>>>

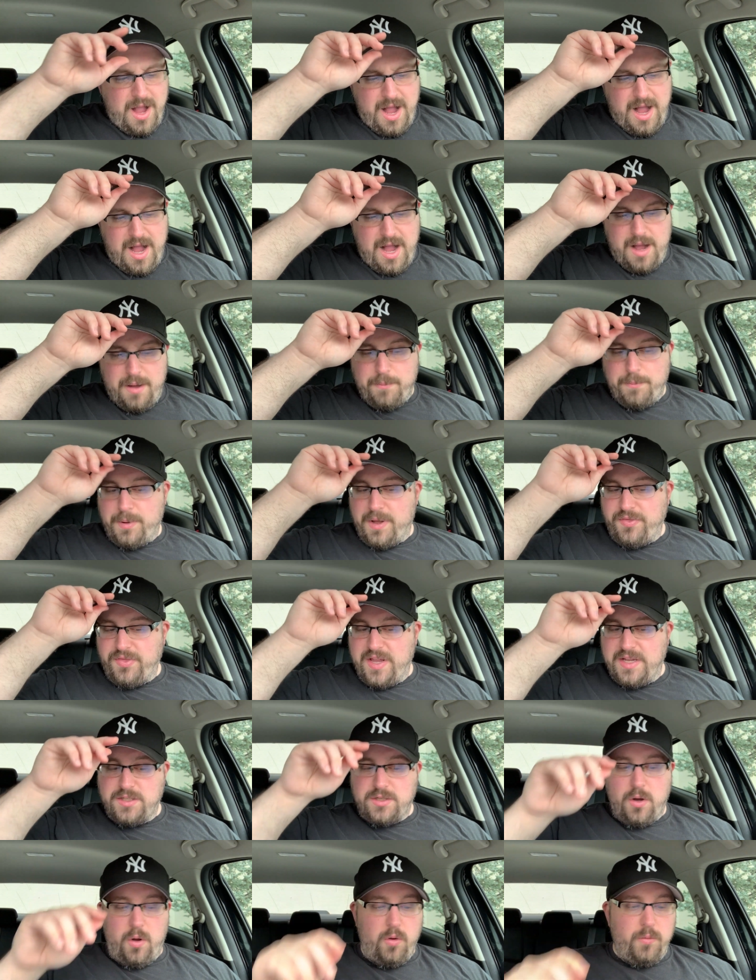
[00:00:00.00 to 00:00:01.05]
Uh, but
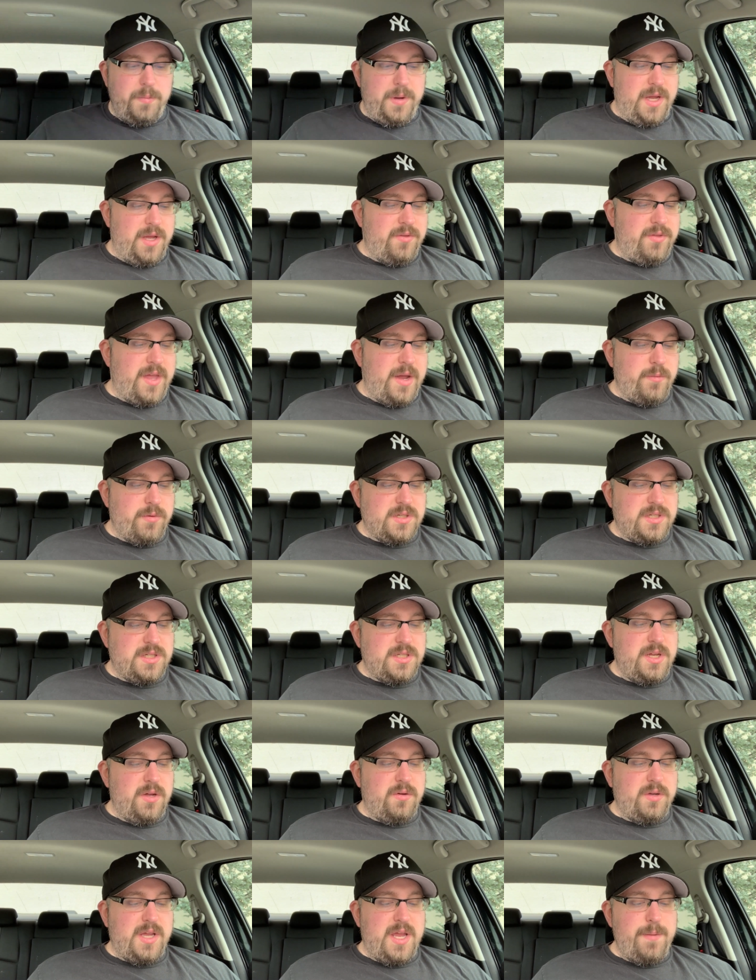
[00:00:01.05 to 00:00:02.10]
they told me they were
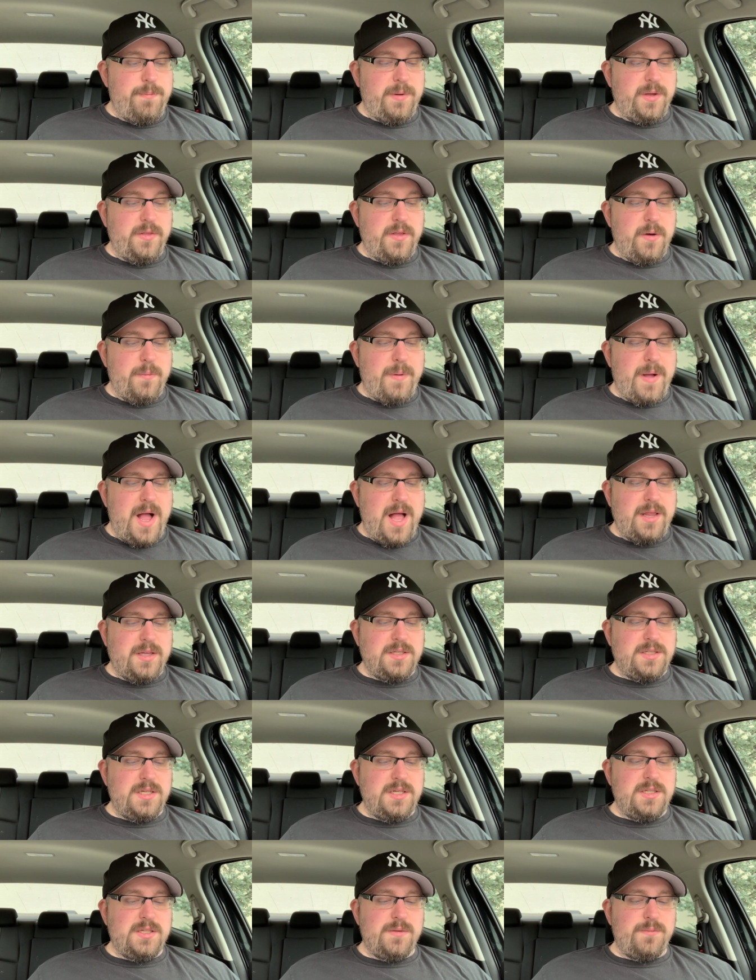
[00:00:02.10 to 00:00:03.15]
still keeping their
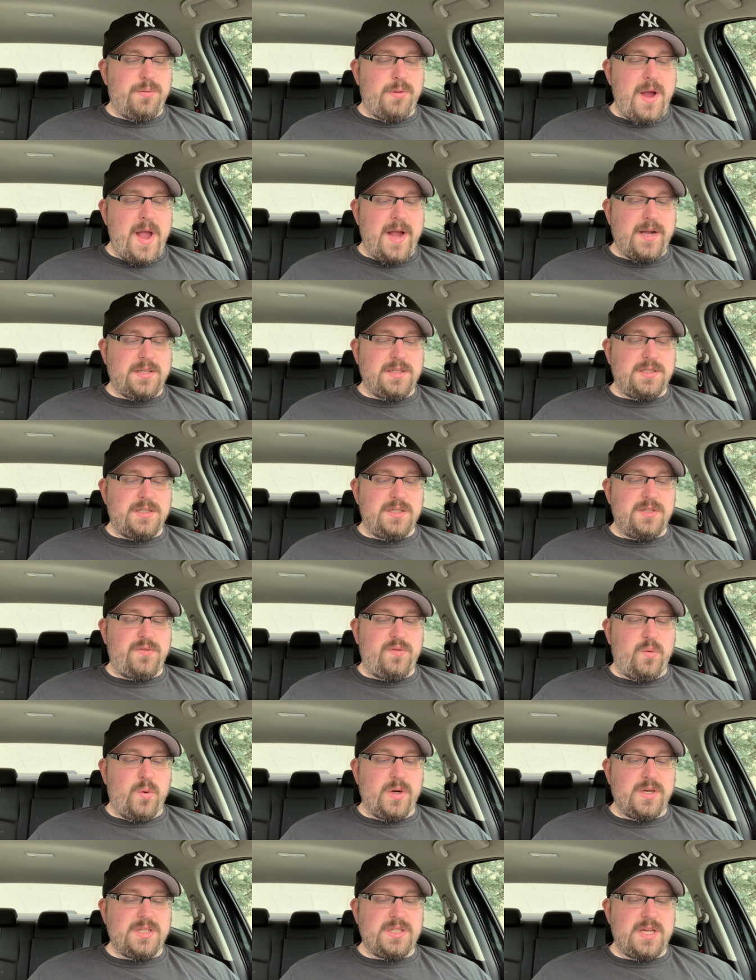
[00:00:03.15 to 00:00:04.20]
policies and practices
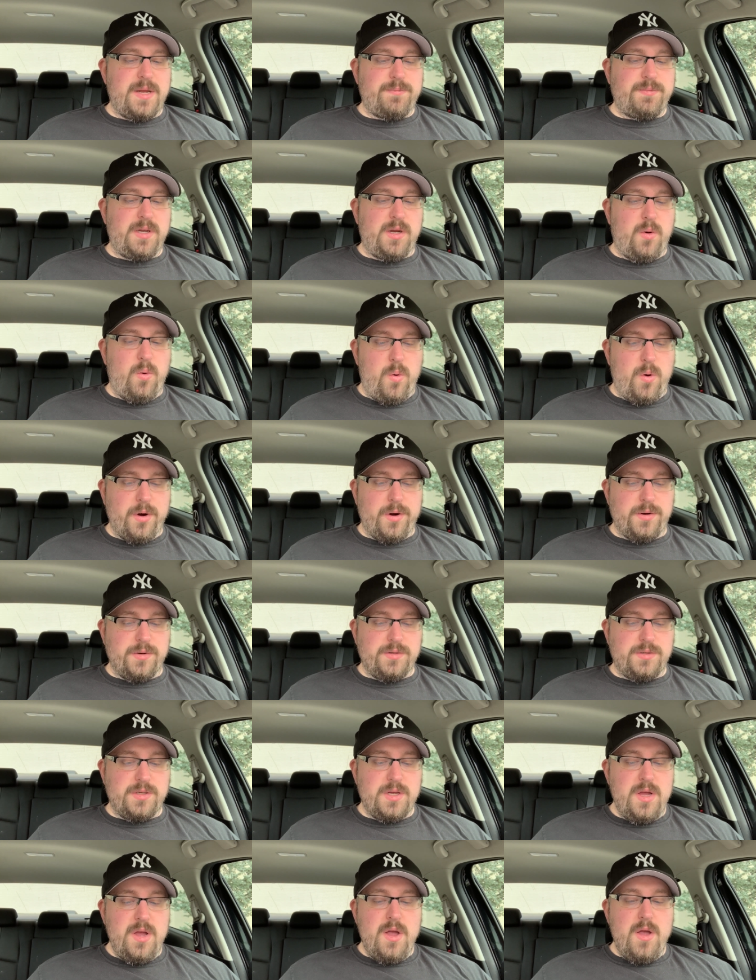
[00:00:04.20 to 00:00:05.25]
for accepting
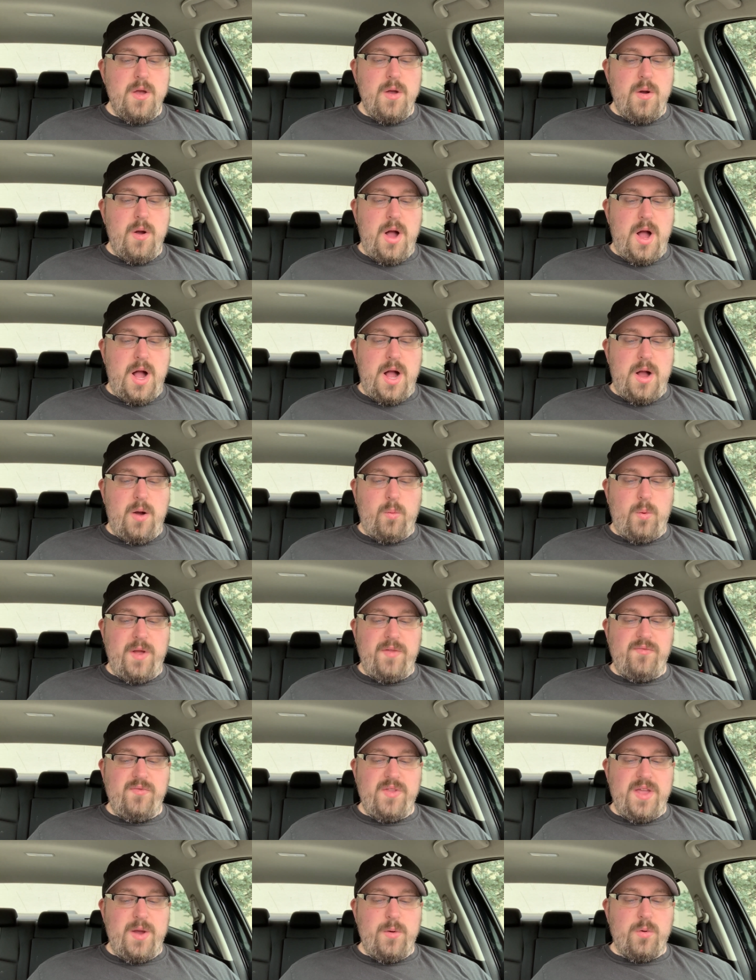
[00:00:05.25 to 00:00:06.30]
orders. Uh,
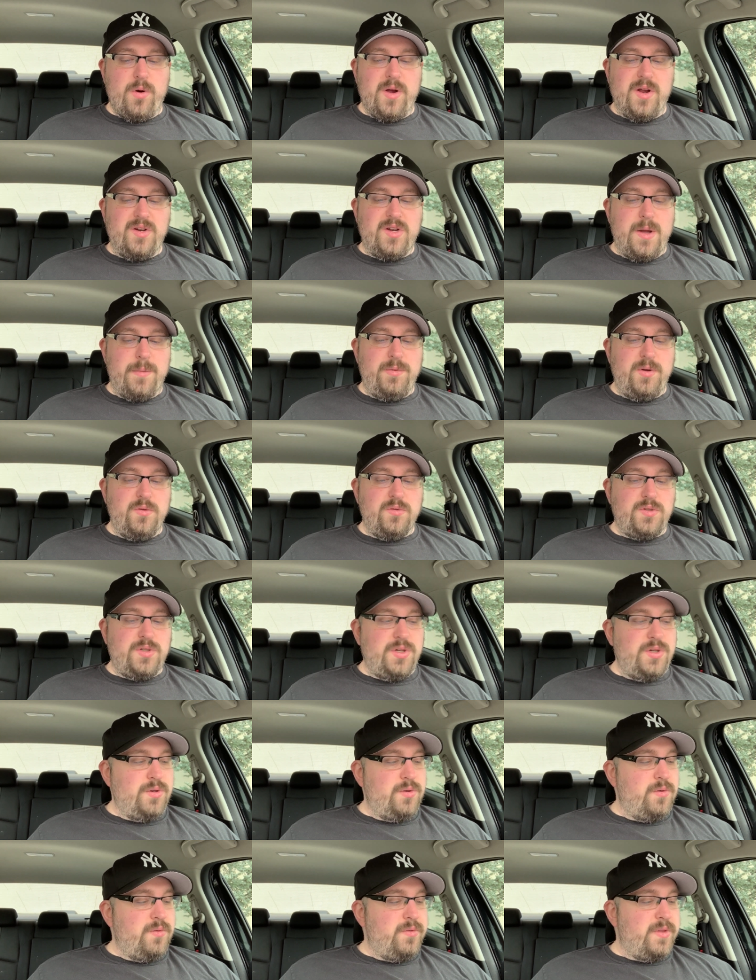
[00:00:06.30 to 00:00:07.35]
when they were a
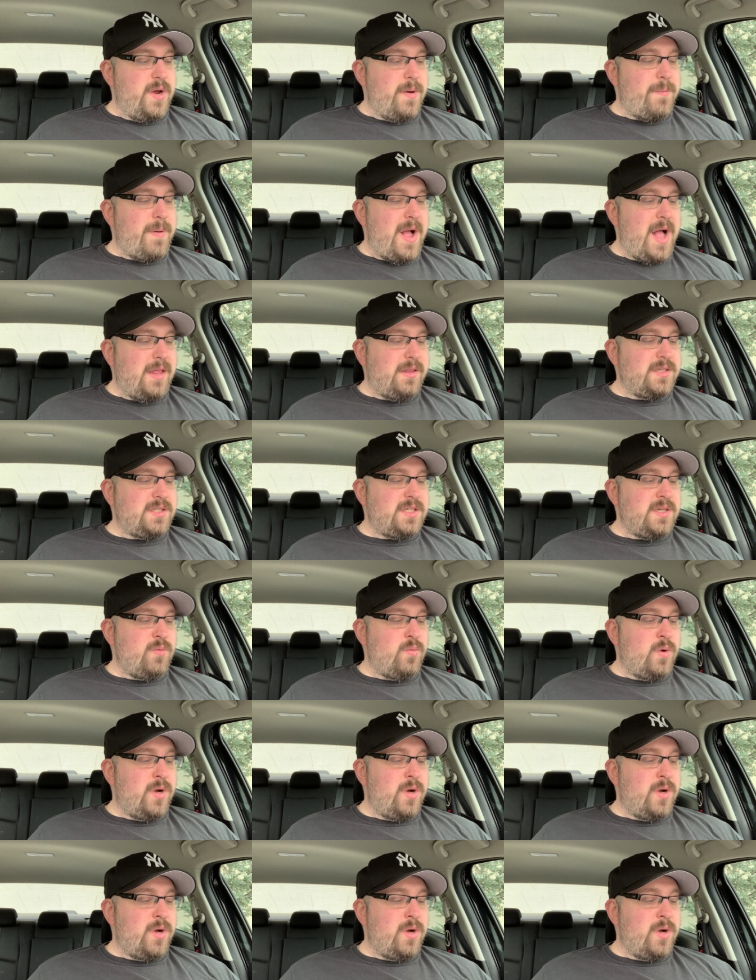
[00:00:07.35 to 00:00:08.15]
W-2, their policy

<<<

Prompt »
Pictures stay out. Write out everything else in the material exactly.

Answer section »
[00:00:00.00 to 00:00:01.05]
Uh, but
[00:00:01.05 to 00:00:02.10]
they told me they were
[00:00:02.10 to 00:00:03.15]
still keeping their
[00:00:03.15 to 00:00:04.20]
policies and practices
[00:00:04.20 to 00:00:05.25]
for accepting
[00:00:05.25 to 00:00:06.30]
orders. Uh,
[00:00:06.30 to 00:00:07.35]
when they were a
[00:00:07.35 to 00:00:08.15]
W-2, their policy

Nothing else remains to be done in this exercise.